Benjamin Clementine aprofunda a teatralidade da sua música numa reflexão sobre a xenofobia na Europa. Se primeiro estranhamos a sua excentricidade, depressa nos comovemos com a sua beleza invulgar.

Clementine podia ter jogado pelo seguro, e copiar a fórmula que lhe garantira em 2015 o Mercury Prize. Mas teve a ousadia de explorar novos caminhos. Não foi só integridade artística que nos ofereceu. Foi também um disco imenso.

A primeira vez que escutamos I Tell a Fly, ficamos perdidos, talvez por não termos o mapa do formato-canção para nos guiar. Há saltos e colagens, melodias lindíssimas subitamente interrompidas, e tudo nos parece uma enorme salgalhada: solos de piano à Debussy chocando com baterias frenéticas de jazz contemporâneo, coros espectrais à Blackstar tropeçando em cravos dissonantes, vozes operáticas à prog rock atropelando sintetizadores distorcidos.

Mas a cada novo regresso, aquilo que nos parecia uma excêntrica cacofonia, é afinal mais belo do que At Least By Now: as melodias são mais inventivas, a voz mais versátil, e o dramatismo de Clementine, antes apenas latente, é agora um saboroso extravasar. Como a coca-cola de Pessoa, primeiro, estranha-se; depois, entranha-se. Não é sempre assim que acontece com as obras-primas?

I Tell a Fly é uma banda-sonora de um filme que nunca foi realizado, ou talvez uma ópera que nunca conheceu libreto- o que é uma pena, pois toda a sua teatralidade nasceu para ser encenada. Enquanto isso não acontece, alberguemos as mil personagens de Clementine no palco secreto dos nossos headphones.

Trata-se de uma ópera política, em ruptura com a intimidade do primeiro disco. O seu tema é o espectro de Goebbels de novo a pairar sobre a velha Europa: o ódio boçal ao diferente, os refugiados vivendo como ratos em campos lamacentos, Le Pen brincando ao terceiro reich dos pequeninos. Será possível encontrar o amor nestes tempos de cólera?- é a pergunta que guia I Tell a Flie. Clementine levou porrada a vida inteira mas o seu coração é demasiado puro para não responder que sim.
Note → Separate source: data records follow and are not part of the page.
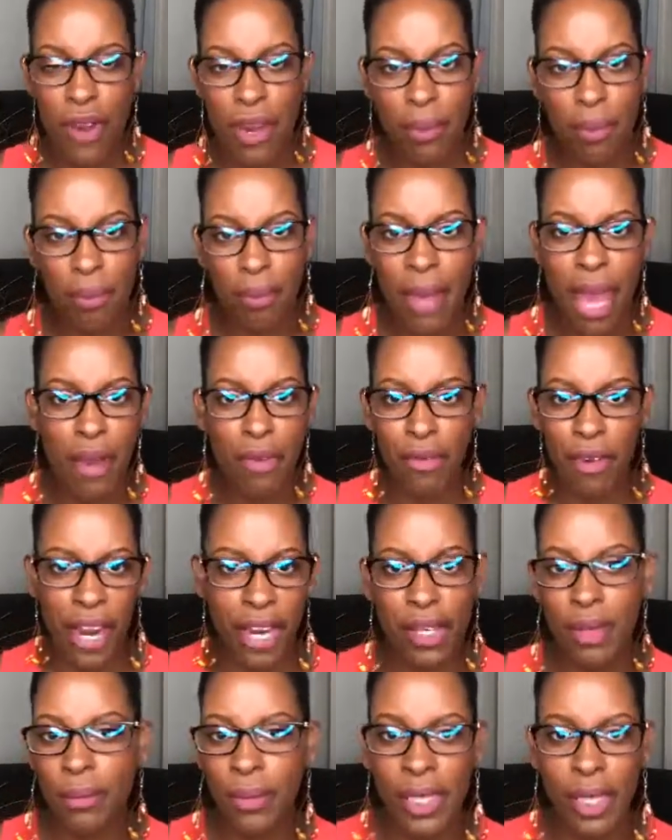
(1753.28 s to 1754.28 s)
met
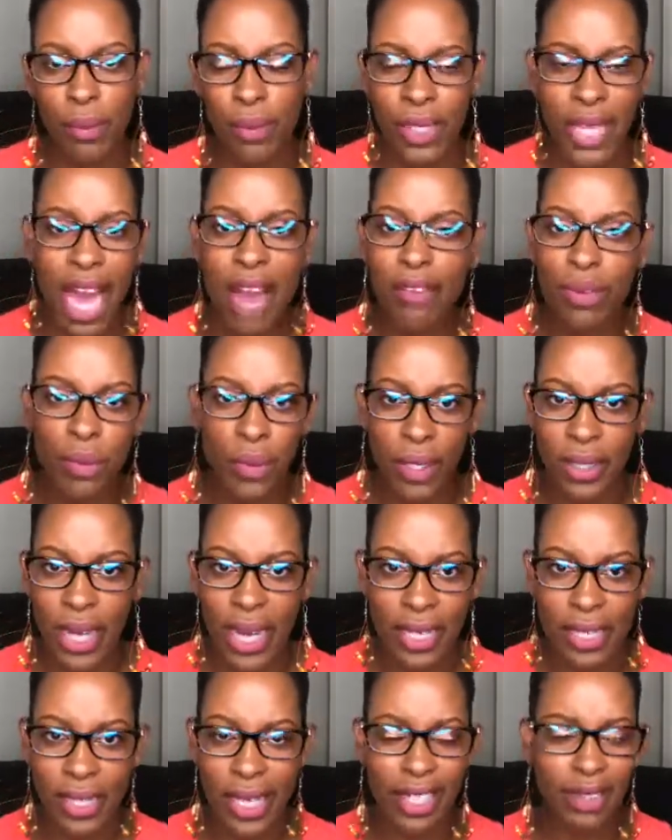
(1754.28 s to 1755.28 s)
randomly and was having one
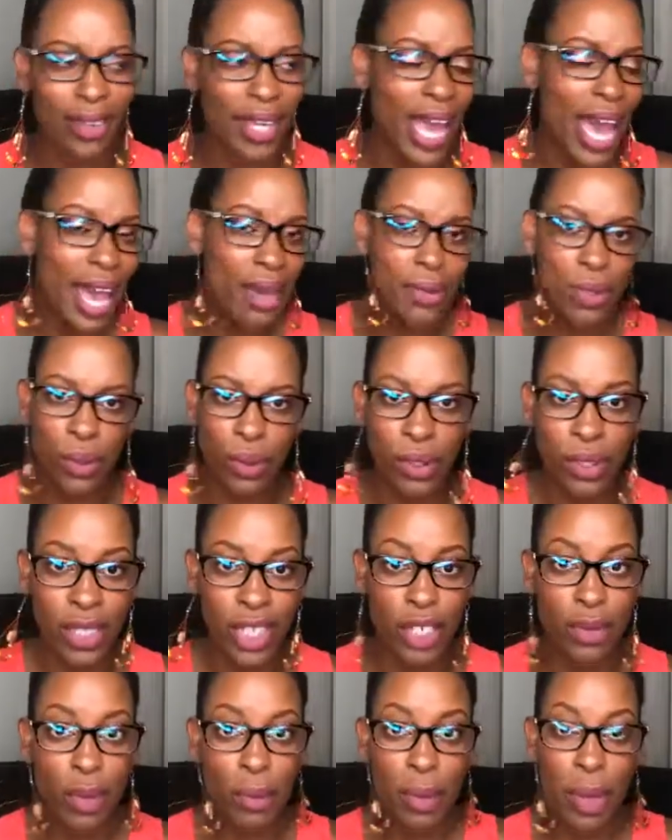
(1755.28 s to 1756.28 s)
night stands with. Absolutely,
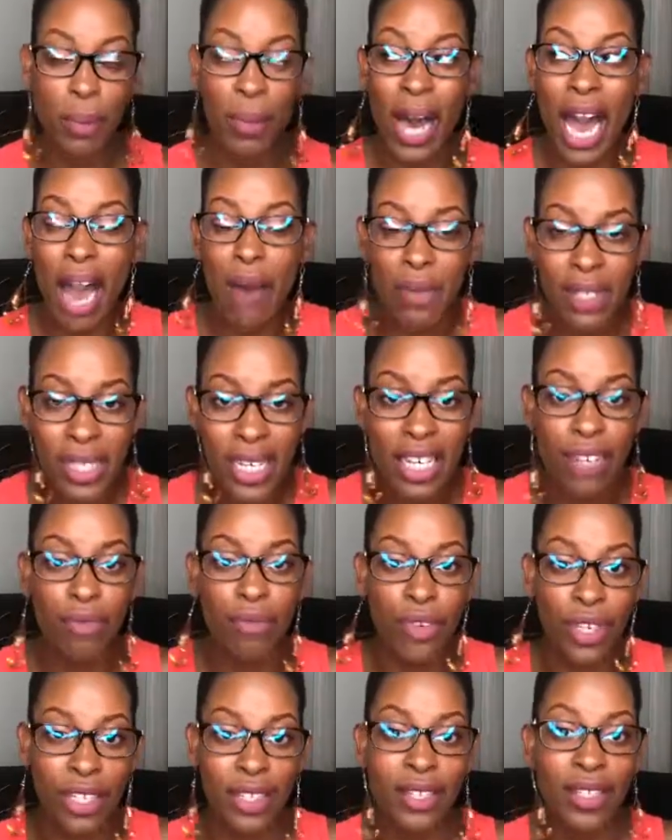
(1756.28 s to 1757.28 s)
these were people I was in
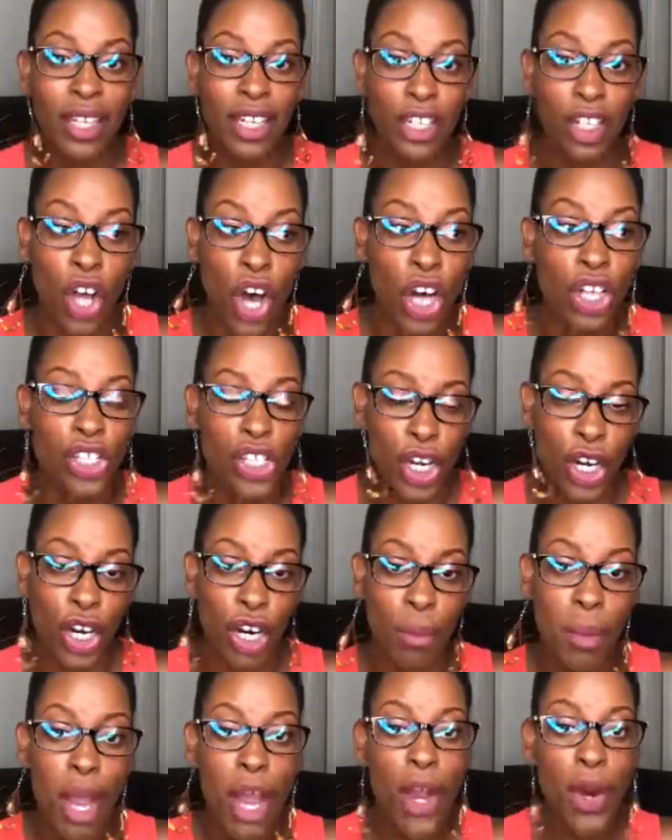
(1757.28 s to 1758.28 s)

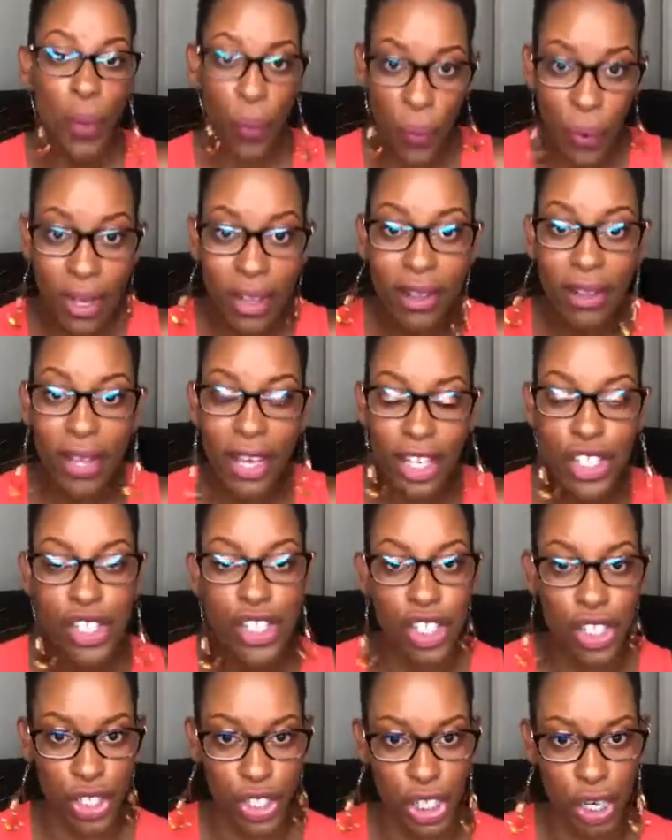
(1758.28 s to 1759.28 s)
long-term
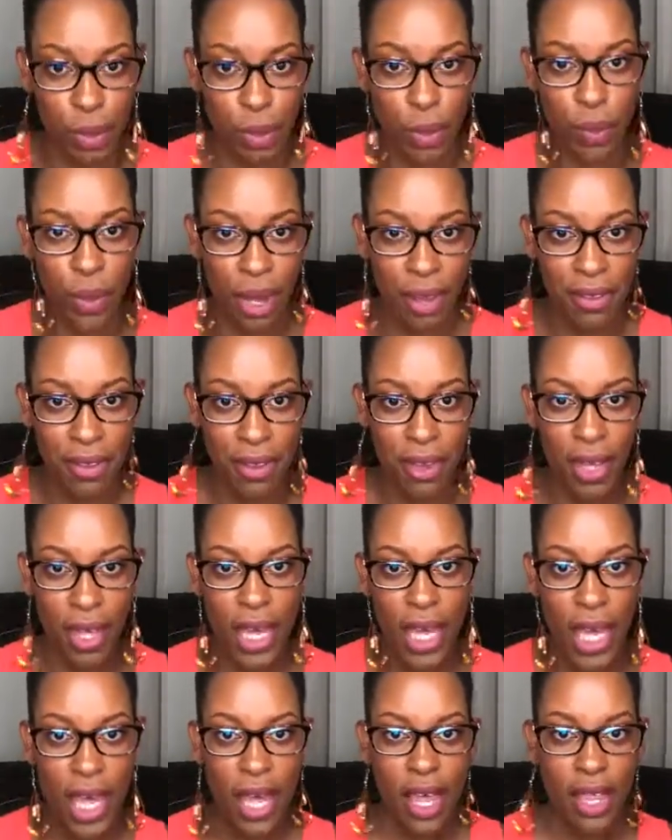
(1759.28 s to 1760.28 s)
relationships with
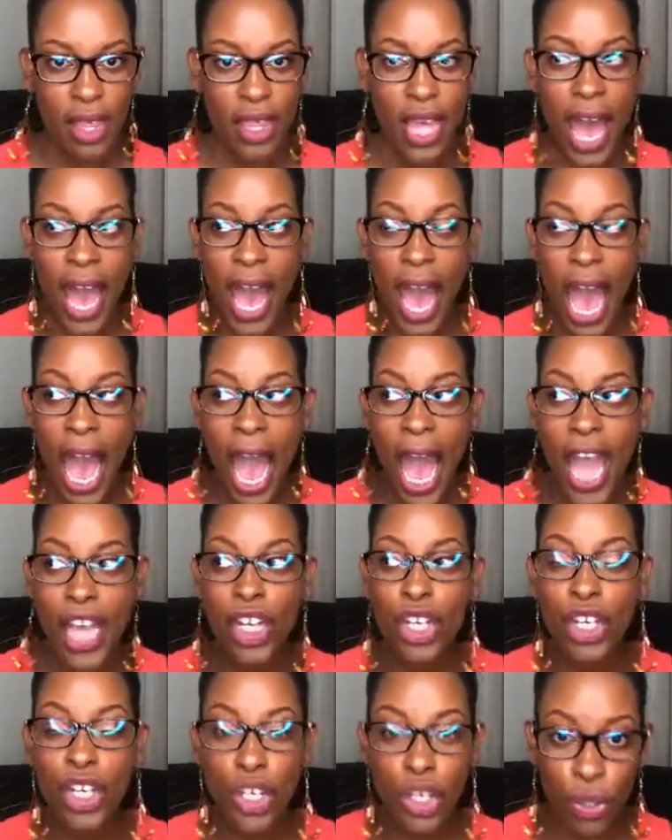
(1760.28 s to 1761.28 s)
that I
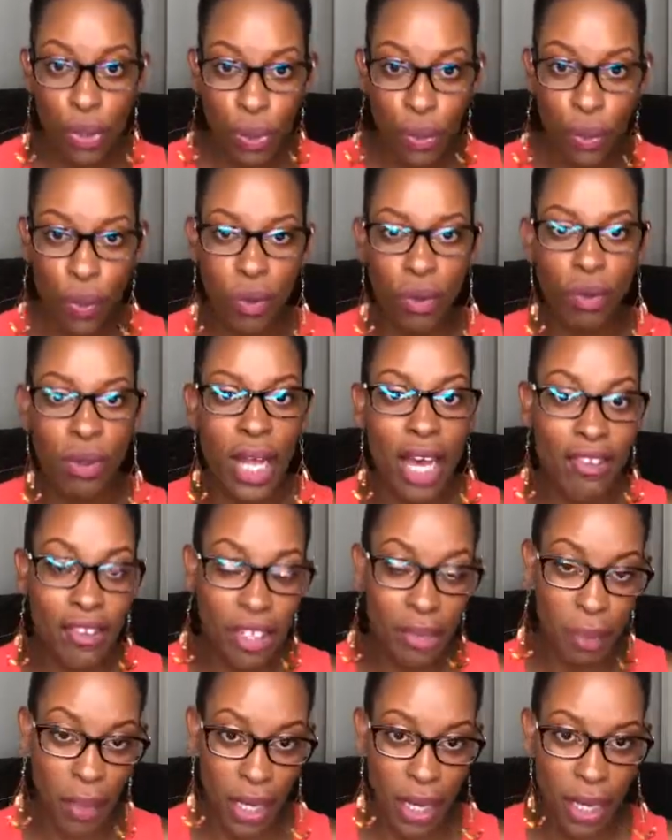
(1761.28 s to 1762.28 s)
knew
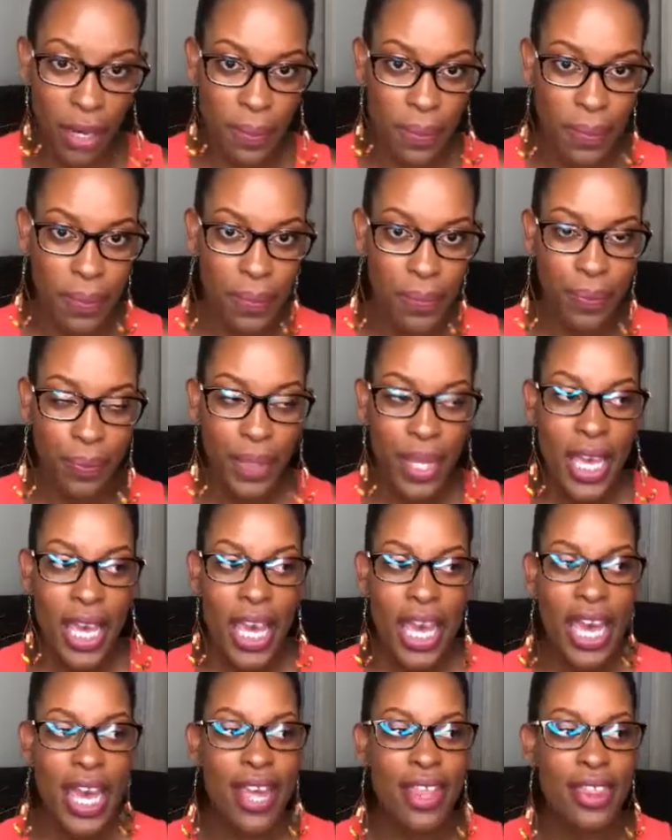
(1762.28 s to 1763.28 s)
loved me
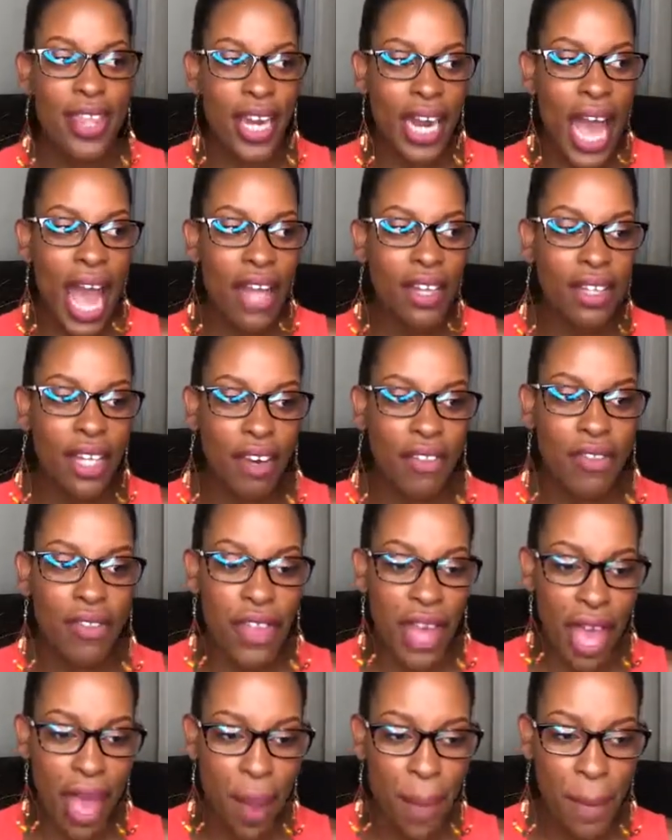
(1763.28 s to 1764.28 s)
and that I loved
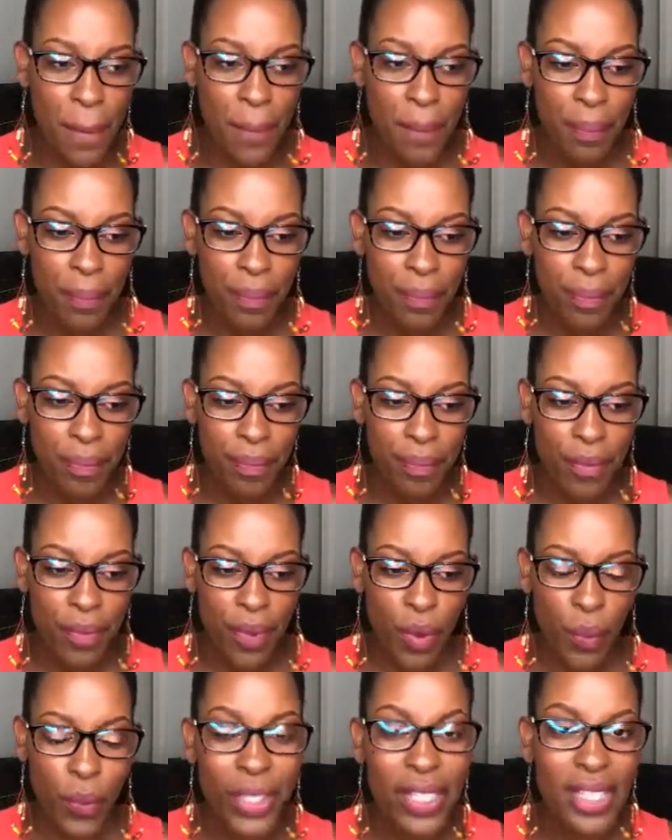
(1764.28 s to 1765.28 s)
them,
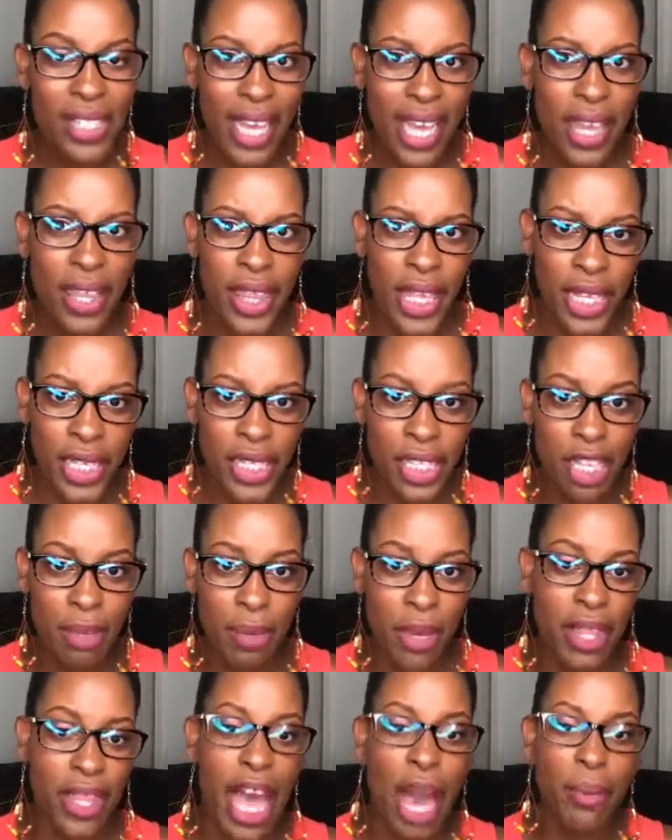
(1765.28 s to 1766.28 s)
would say things to
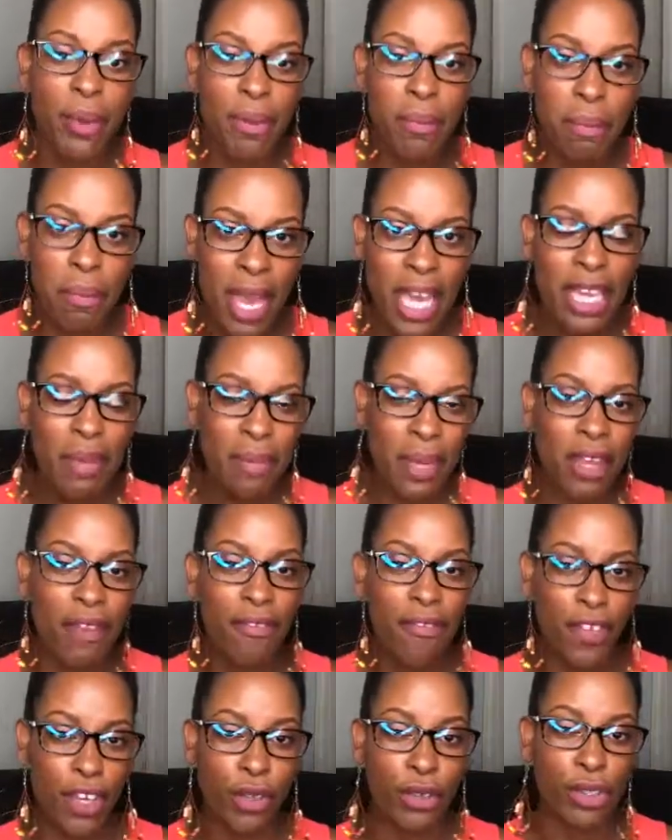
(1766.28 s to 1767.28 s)
me that would make me
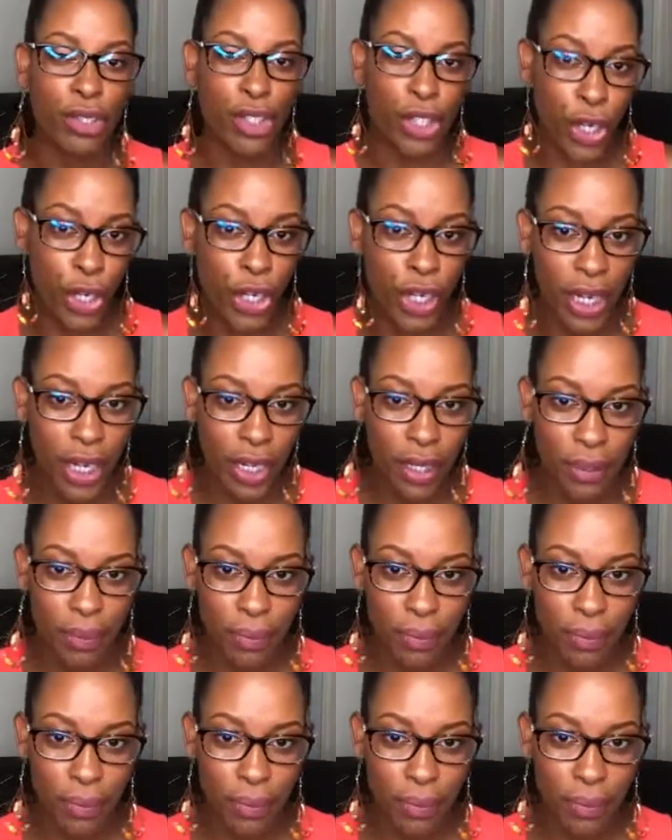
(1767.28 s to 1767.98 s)
feel dirty.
Como Cristo na cruz, Clementine perdoa a todos os canalhas para nos salvar.

Que a alma penada de Nina Simone tenha pousado sobre Clementine, sabíamos já desde At Least By Now. Que o espírito de Roger Waters tenha migrado também, mesmo com ele ainda vivo, isso é que não estávamos à espera. Quando ao sentimento de Simone se soma o conceptualismo de Waters, não poderia acontecer outra coisa se não este grande, enorme disco.